Despite owning the land and building in dispute and facing the possibility of losing $85,000, the Parker County Hospital District is not weighing in on a lawsuit involving the taxable value of the hospital.
Weatherford Texas Hospital Company, a subsidiary of Community Health Systems, is suing the appraisal district, arguing that the taxable value of the hospital should be approximately $35 million rather than $60 million, which the district has valued the property at since 2012, according to Parker County Appraisal District Chief Appraiser Larry Hammonds.
The district’s attorney, Brian Jackson, said they have not weighed in and are not planning to.
“Because we don’t know what it’s worth,” Jackson said.
Both Weatherford College, which may be required to give a tax refund of about $85,000, and Parker County, which has about $310,000 on the line, have asked the appraisal district not to settle with the hospital company.
Weatherford ISD could also lose $1 million and the City of Weatherford approximately $352,000.
When Community Health Systems signed a 30-year-lease with the district in 2006 for $50 million, it was “extremely important” to the district that the company pay property taxes, Jackson said.

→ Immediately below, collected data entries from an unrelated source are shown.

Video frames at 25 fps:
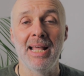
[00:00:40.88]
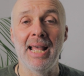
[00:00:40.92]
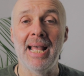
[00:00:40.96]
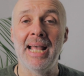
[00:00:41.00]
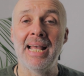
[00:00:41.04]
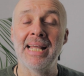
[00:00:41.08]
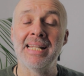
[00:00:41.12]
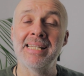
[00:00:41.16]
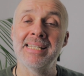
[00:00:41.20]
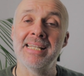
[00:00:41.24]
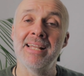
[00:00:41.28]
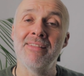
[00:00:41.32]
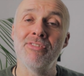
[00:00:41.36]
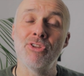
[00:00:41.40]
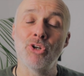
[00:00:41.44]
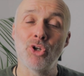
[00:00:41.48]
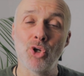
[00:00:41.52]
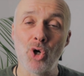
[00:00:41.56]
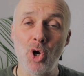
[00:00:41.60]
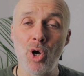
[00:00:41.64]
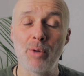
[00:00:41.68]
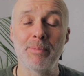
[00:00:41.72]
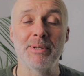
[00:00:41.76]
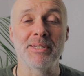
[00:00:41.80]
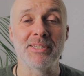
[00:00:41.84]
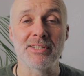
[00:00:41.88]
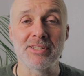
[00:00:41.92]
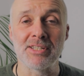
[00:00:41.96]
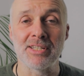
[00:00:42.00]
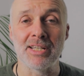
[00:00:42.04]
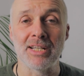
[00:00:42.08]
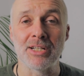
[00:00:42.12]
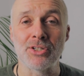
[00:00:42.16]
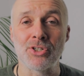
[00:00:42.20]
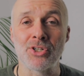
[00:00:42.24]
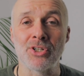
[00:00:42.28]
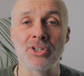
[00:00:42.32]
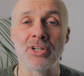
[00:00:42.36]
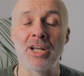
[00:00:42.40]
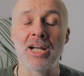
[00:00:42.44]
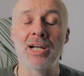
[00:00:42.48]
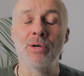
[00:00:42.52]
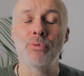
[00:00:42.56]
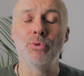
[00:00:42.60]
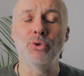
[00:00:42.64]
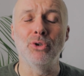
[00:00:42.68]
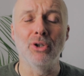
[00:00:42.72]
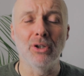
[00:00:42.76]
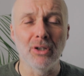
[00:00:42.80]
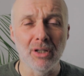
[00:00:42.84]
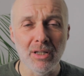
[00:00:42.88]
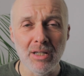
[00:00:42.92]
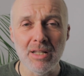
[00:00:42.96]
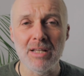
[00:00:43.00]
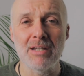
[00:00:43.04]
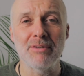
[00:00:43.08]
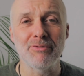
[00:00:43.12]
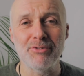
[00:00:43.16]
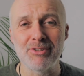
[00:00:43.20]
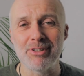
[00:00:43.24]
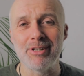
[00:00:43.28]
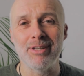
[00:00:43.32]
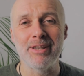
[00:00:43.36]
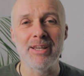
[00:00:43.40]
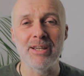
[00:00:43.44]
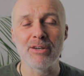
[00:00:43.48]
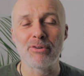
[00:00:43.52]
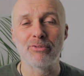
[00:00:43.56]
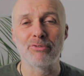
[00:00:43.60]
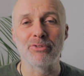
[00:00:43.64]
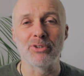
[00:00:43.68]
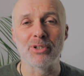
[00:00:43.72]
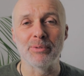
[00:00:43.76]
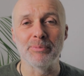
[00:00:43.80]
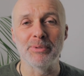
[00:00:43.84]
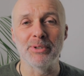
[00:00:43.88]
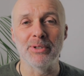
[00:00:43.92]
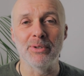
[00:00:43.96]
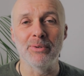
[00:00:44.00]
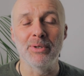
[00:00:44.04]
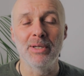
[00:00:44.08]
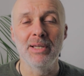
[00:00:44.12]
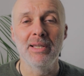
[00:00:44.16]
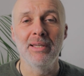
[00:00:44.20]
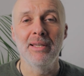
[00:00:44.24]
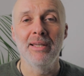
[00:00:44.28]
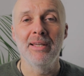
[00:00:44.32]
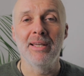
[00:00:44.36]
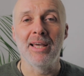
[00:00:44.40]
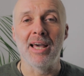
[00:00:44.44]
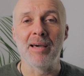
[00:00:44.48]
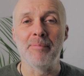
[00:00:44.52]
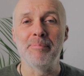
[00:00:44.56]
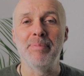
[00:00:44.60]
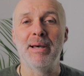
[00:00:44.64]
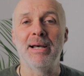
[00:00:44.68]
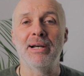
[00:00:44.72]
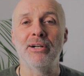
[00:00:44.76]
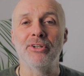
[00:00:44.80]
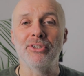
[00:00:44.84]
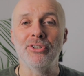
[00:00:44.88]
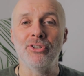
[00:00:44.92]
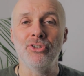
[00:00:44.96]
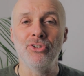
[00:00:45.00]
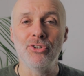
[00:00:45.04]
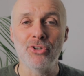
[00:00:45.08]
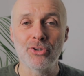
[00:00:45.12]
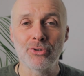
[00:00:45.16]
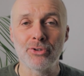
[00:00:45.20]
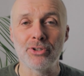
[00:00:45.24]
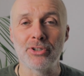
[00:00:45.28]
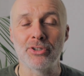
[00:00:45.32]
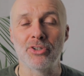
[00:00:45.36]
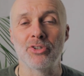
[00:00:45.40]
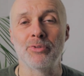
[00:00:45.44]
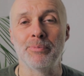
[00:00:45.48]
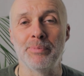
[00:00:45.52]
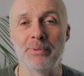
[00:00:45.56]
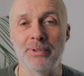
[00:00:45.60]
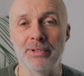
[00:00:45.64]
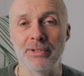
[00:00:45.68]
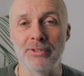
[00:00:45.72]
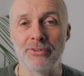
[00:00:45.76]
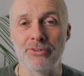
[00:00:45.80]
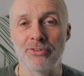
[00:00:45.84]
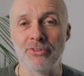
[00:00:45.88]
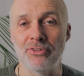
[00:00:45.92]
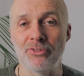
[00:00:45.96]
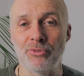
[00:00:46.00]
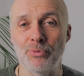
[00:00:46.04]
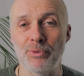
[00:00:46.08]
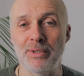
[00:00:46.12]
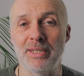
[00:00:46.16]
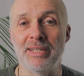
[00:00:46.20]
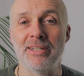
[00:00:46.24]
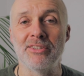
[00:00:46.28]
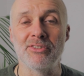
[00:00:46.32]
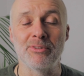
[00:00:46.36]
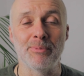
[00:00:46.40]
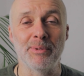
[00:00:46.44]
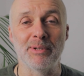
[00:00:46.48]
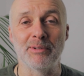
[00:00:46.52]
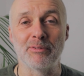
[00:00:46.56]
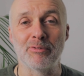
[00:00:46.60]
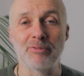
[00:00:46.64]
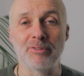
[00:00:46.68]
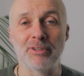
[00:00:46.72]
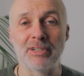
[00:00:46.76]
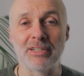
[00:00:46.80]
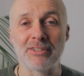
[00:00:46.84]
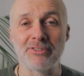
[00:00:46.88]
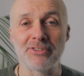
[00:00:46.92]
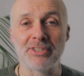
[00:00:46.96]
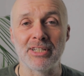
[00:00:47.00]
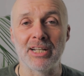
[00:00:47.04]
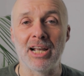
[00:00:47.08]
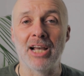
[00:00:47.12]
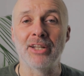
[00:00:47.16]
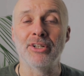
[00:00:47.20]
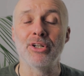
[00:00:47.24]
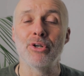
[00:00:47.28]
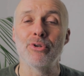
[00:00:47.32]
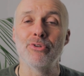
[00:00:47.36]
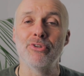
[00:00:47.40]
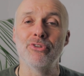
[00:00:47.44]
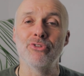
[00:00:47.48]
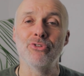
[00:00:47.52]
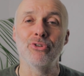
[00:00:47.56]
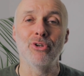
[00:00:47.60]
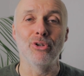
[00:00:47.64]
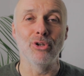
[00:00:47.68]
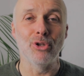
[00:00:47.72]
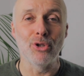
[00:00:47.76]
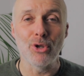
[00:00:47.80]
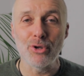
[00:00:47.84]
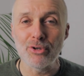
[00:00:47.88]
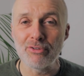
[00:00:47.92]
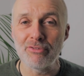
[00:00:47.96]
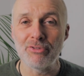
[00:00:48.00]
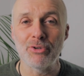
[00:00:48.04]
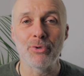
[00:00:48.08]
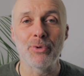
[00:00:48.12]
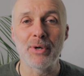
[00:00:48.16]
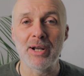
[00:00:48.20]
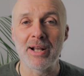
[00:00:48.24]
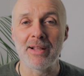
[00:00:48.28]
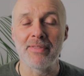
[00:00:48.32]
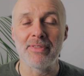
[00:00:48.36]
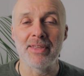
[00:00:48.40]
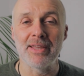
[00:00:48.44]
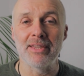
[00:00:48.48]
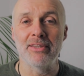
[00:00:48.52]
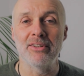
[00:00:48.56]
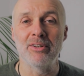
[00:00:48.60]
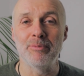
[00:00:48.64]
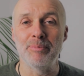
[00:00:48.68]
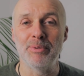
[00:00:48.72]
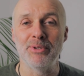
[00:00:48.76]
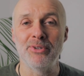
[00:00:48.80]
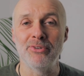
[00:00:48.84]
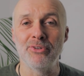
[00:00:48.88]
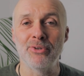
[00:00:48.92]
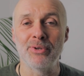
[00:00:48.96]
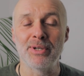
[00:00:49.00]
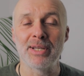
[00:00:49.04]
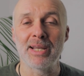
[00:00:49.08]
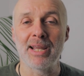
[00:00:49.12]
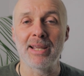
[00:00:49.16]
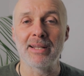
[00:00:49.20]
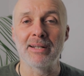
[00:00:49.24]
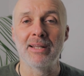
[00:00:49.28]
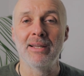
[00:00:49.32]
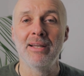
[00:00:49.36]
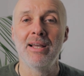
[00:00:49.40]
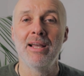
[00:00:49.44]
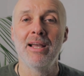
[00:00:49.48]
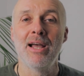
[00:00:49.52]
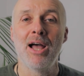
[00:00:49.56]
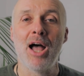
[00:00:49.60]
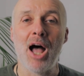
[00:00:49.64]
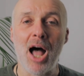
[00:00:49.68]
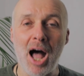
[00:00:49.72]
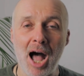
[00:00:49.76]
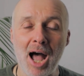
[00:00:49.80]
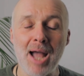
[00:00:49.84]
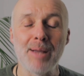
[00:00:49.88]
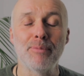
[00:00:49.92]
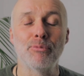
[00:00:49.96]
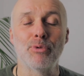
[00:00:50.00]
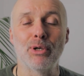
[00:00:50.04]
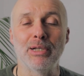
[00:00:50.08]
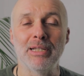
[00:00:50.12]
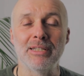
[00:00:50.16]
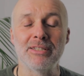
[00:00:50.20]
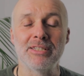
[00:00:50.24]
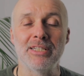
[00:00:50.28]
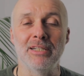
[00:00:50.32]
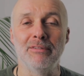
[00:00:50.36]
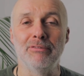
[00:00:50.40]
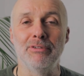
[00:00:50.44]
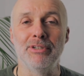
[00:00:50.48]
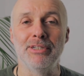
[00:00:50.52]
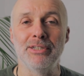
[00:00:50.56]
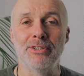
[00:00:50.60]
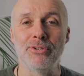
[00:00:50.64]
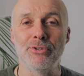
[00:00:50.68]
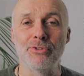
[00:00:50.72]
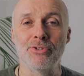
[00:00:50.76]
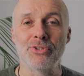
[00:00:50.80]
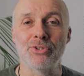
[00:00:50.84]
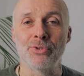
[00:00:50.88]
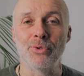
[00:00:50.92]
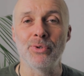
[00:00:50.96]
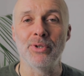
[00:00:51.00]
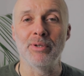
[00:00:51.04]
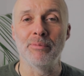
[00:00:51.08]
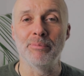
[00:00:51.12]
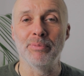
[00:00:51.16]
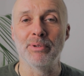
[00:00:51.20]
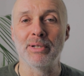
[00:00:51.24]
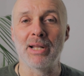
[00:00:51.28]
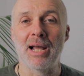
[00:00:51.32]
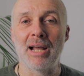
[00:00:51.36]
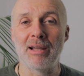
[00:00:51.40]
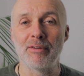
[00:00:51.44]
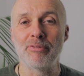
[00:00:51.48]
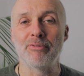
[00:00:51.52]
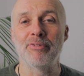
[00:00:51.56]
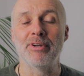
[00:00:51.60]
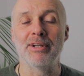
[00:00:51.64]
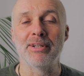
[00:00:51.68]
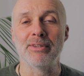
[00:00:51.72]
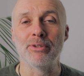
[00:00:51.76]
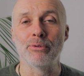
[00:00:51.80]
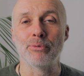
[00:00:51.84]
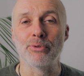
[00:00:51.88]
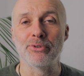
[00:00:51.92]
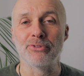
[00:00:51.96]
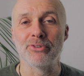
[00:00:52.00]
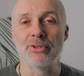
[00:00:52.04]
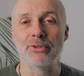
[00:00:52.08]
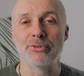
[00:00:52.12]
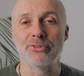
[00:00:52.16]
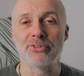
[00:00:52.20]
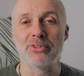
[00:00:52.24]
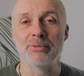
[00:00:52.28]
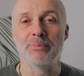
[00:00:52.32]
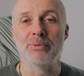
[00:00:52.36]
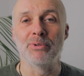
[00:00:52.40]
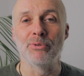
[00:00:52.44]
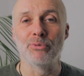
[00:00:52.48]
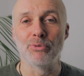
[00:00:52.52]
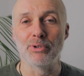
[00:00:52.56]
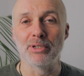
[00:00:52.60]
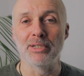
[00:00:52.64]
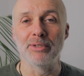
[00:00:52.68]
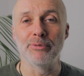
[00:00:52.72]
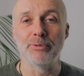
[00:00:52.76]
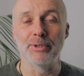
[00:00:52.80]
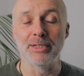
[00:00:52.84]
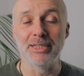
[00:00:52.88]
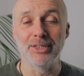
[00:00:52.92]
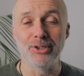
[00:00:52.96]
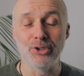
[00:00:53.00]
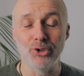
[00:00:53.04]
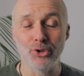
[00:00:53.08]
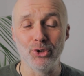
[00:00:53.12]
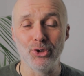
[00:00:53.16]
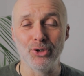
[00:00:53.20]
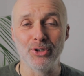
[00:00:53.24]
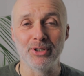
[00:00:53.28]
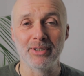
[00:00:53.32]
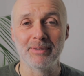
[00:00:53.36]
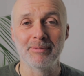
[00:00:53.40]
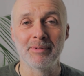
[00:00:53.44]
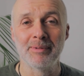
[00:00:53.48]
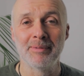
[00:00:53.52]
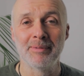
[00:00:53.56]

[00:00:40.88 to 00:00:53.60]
And in the comments section, I would love to hear from you about your experiences with intermittent fasting. I know there's a lot of you out there that have been doing it. I'm relatively new to it, but I found the results to be really, really good.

“No property tax was paid on the hospital prior to that time because it was owned and operated by a government entity,” Jackon said. “We wanted the other governmental entities to benefit by a private corporation coming in to operate the hospital.”
Ordinarily only the landowner can protest the value of the property.
Since the company was going to be paying taxes to the district based on the appraisal district’s value, Community Health Systems asked that the district delegate the ability to protest the taxes.
The district does not have any input on the tax protest process at all and was not aware of the ongoing lawsuit for three years, according to Jackson.
“Even if I had known, we couldn’t have stopped it,” Jackson said. “We’re really not the party. It’s just through us.”
The Democrat Thursday afternoon emailed questions to the hospital company’s attorney, Carolyn Maly, but did not receive a response by deadline.
CHS has made representations to the public about the amount of money spent on the expansion of the hospital facilities.
In November, the eighth year since CHS took over operations, a press release noted that the company had completed more than $60 million in renovations and additions.
In April 2011, approximately a year and a half before the hospital operators filed the lawsuit against the appraisal district, the medical center told the community at a groundbreaking event that a $22.3 million expansion was planned over the next year.
Hammonds told the Democrat in September that the hospital did not protest when the assessed value jumped from less than $19 million to $41.1 million in 2010 after a $27 million addition.
However, after the 2011 remodel and expansion – including the addition of 52 private rooms, a third floor, a cardiac catheterization lab and advanced endoscopy suite – the appraisal jumped to $60 million, which the hospital contested.
Hammonds called the appraisal value somewhat conservative.